Veggie Fajita Bowls

Fajita Bowl
I’ve been having major food guilt lately. Coming off Halloween and going straight into the holidays is the worst time to be routinely thinking “why did I eat that?”

Self-control can be a fickle thing. We’ve all been there, right?

Most of my slipups happen on weeknights. I rush to leave work, do school pickup and get dinner ready for my little guy. It’s in those moments that I wish my clone would show up to help out.

I’m hungry. My son’s hungry. We’re all hungry! Let the routine of pre-meal mindless snacking begin.

I find myself eating the snacks he insists on having before dinner. Veggie straws have trace amounts of actual vegetables. They are basically adult empty calories.

Then it gets worse. Preparing dinner for him first means that I am still ravenous for my dinner, and I end up zoning out nibbling on his toddler meal.

As if I need all those single bites of plain pasta. They add up!

To eliminate pre-supper snacking, I now try to make key parts of dinner, if not the whole thing, ahead of time. Then I don’t feel the pressure to be a weeknight magician getting everything to the table at once. 

I love these veggie fajita bowls hot or even cold out of the fridge. Sautéed poblano and bell peppers have a sweet, spicy kick that pairs well with cilantro lime rice. I want salty crunch, so I like topping of each bowl with a few crumbled corn chips.

There are different levels of make-ahead for this recipe. Of course you can do the whole thing in advance and just warm it all up.

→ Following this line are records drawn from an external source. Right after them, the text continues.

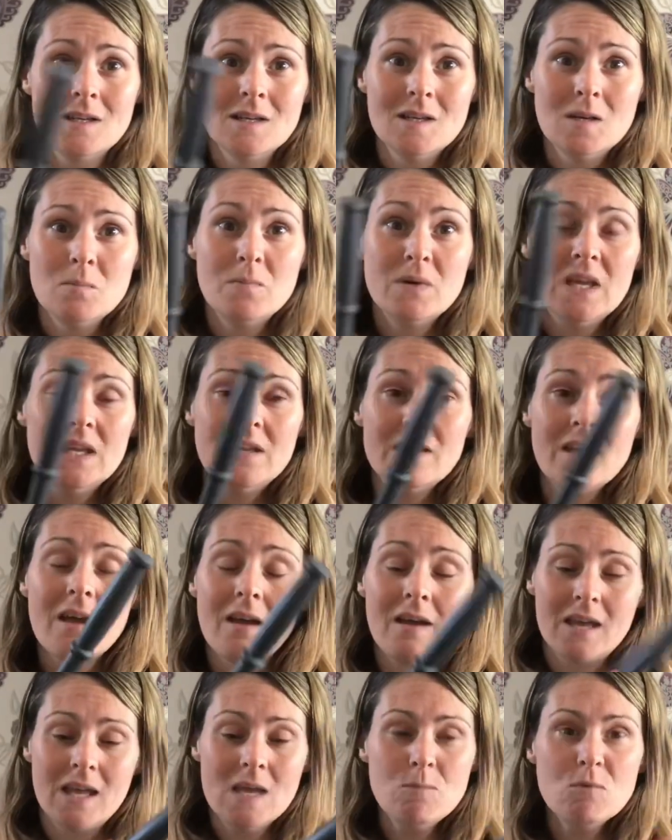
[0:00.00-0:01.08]
But yeah,
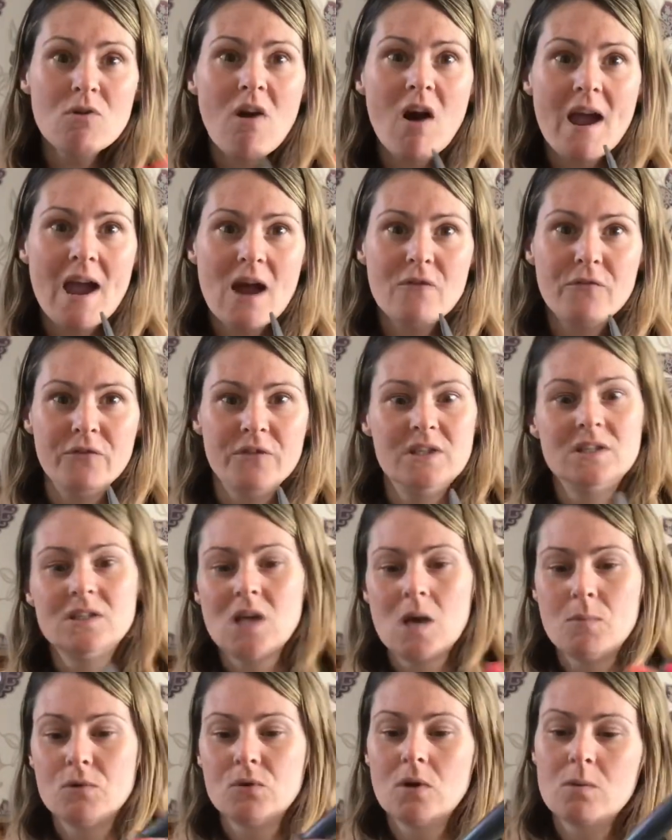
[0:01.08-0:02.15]
keep your eye out for these type
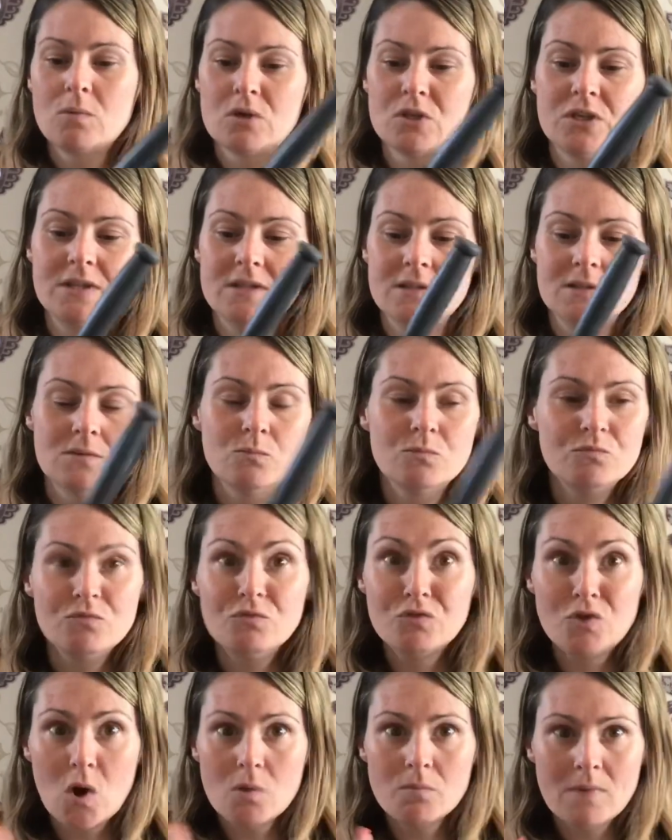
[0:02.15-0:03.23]
of toilet brushes.
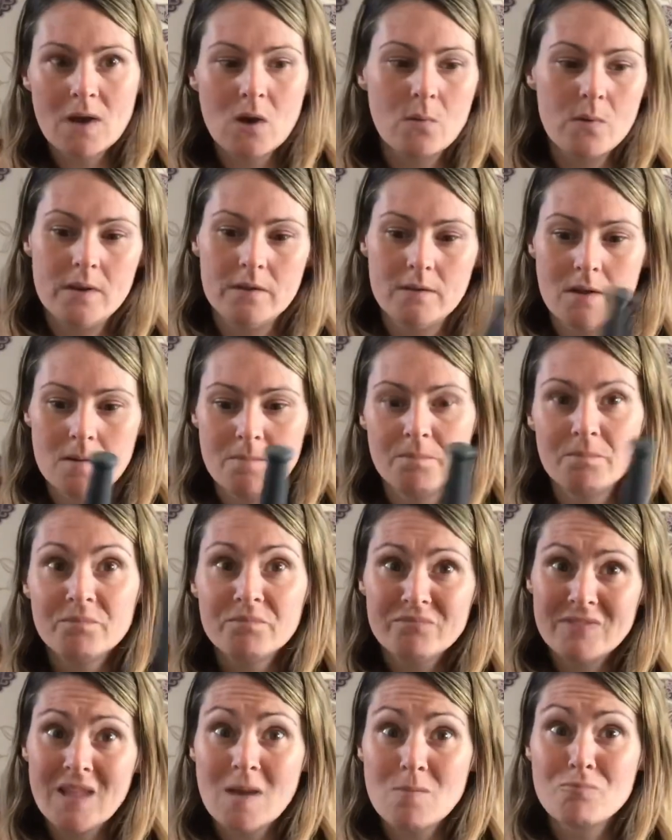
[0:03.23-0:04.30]
No metal in them.
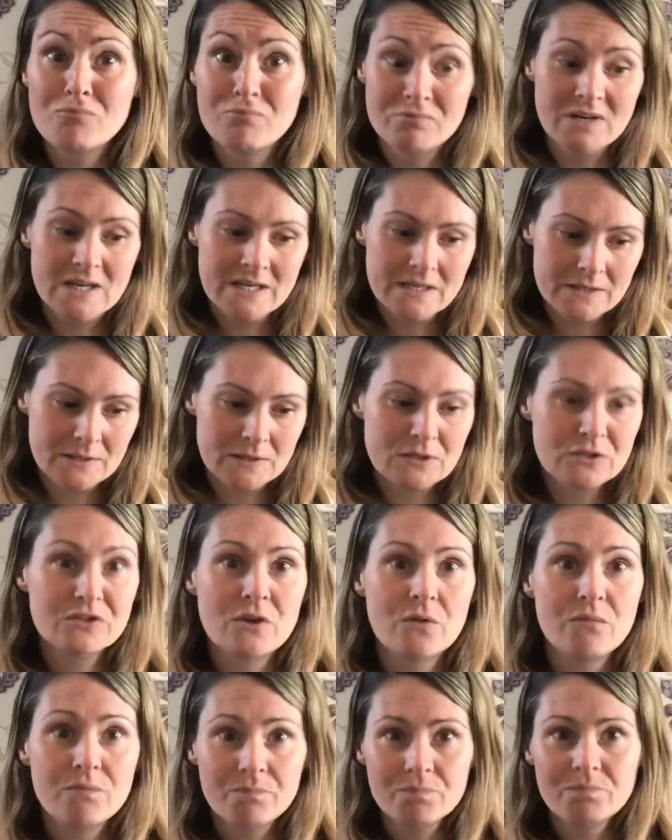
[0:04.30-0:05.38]
They're brilliant.
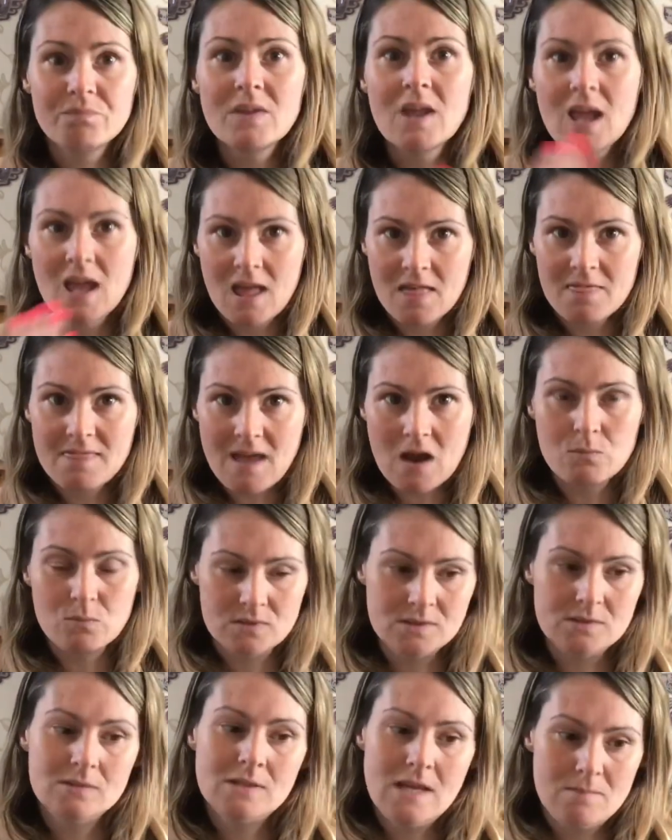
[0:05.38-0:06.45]
So that
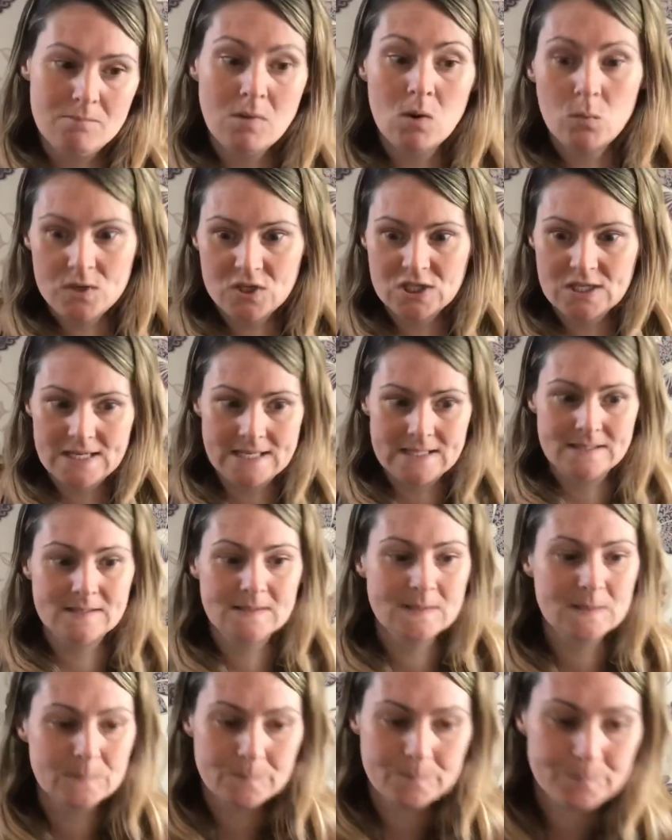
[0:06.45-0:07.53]
was in my wish
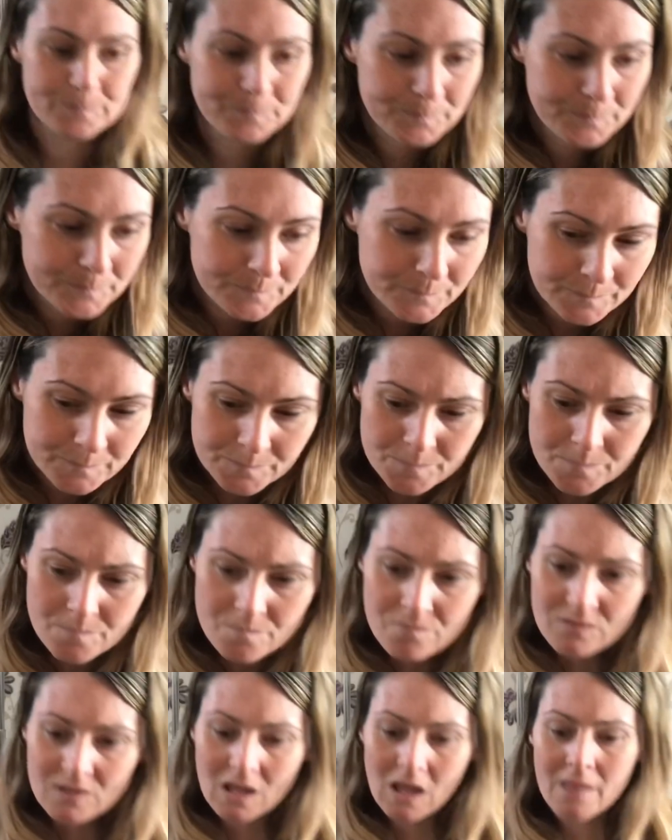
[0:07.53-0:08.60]
list.
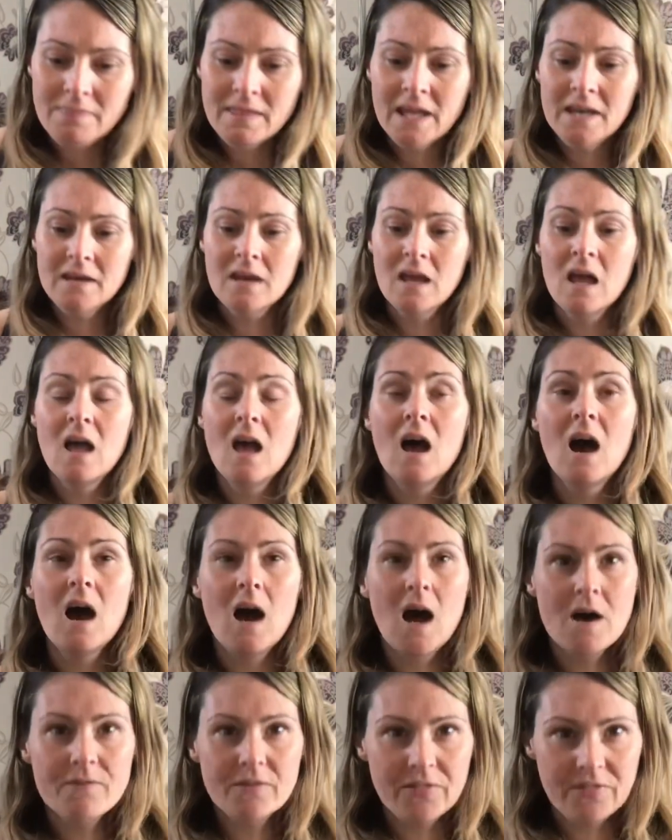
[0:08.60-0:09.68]
And then
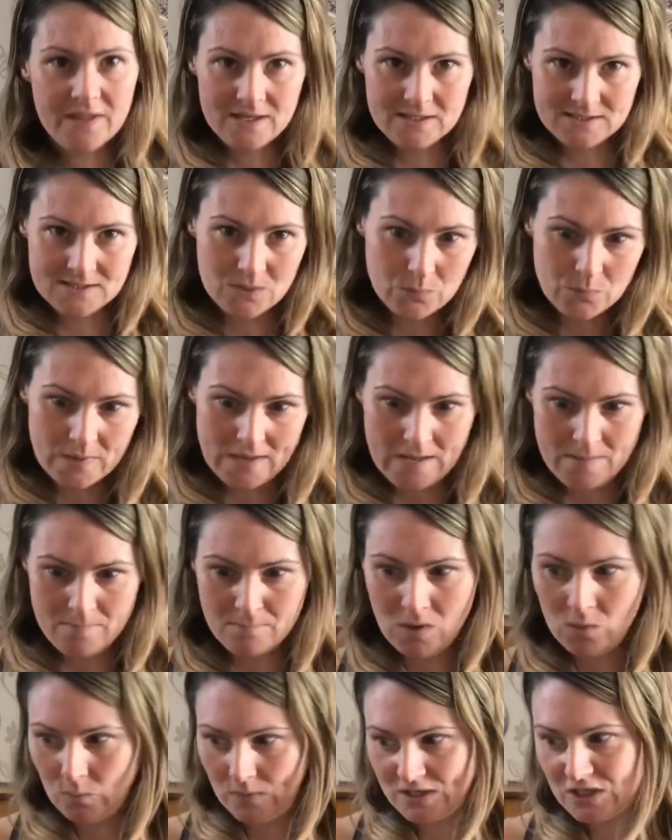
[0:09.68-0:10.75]
other things that were in my
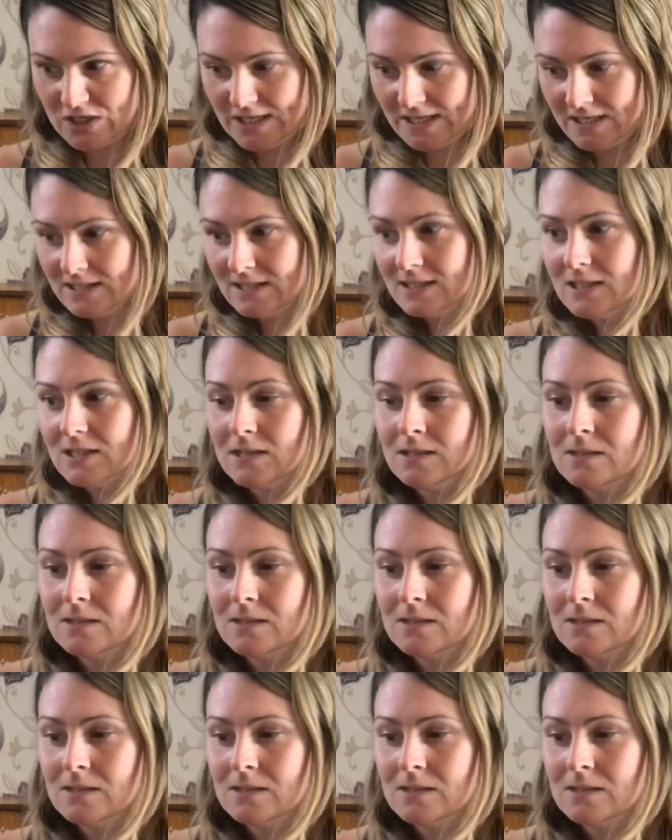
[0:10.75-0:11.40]
wish list.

Or you can have all your veggies cut the night before, and then you are just quickly sautéing before dinner.

Rice feels like an automatic to cook in advance since it’s so easy to warm in the microwave. 



Veggie Fajita Bowls

Veggie Fajita Bowls
  • Total Time: 35 minutes
  • Yield: Serves 4


For rice
1 cup brown rice
2 cups water
1 garlic clove, minced
1 handful cilantro, chopped
Juice of 1 lime
1 teaspoon kosher salt
1/2 teaspoon black pepper

For fajita bowl
1 tablespoon vegetable oil
1 poblano pepper, deseeded and sliced lengthwise
1 small red onion, sliced
1 red bell pepper, deseeded and sliced lengthwise
1 green bell pepper, deseeded and sliced lengthwise
1 yellow bell pepper, deseeded and sliced lengthwise
1 teaspoon cumin
1/2 teaspoon kosher salt
1/4 teaspoon black pepper
1 can black beans, rinsed and drained
1 handful cilantro, chopped
Crumbled tortilla chips for serving
Lime wedges for serving


In a small saucepan, bring 1cup rice and 2 cups water to a boil. Reduce the heat, cover and simmer until the rice is tender, about 30 minutes. Let the rice sit for 5 minutes before fluffing with a fork and stirring in the garlic, cilantro, lime juice, salt and pepper.

For the vegetables, heat the oil in a large skillet over high heat. When the oil is shimmering, add the poblano peppers and onions. Sauté for a minute until fragrant and then add the bell peppers, cumin, salt and pepper. Continue sautéing for 2-3 minutes until the peppers are tender, but still a bit crisp.

To serve, divide the rice into 4 bowls. Top with sautéed vegetables, black beans, cilantro and tortilla chips. Place a lime wedge in each bowl.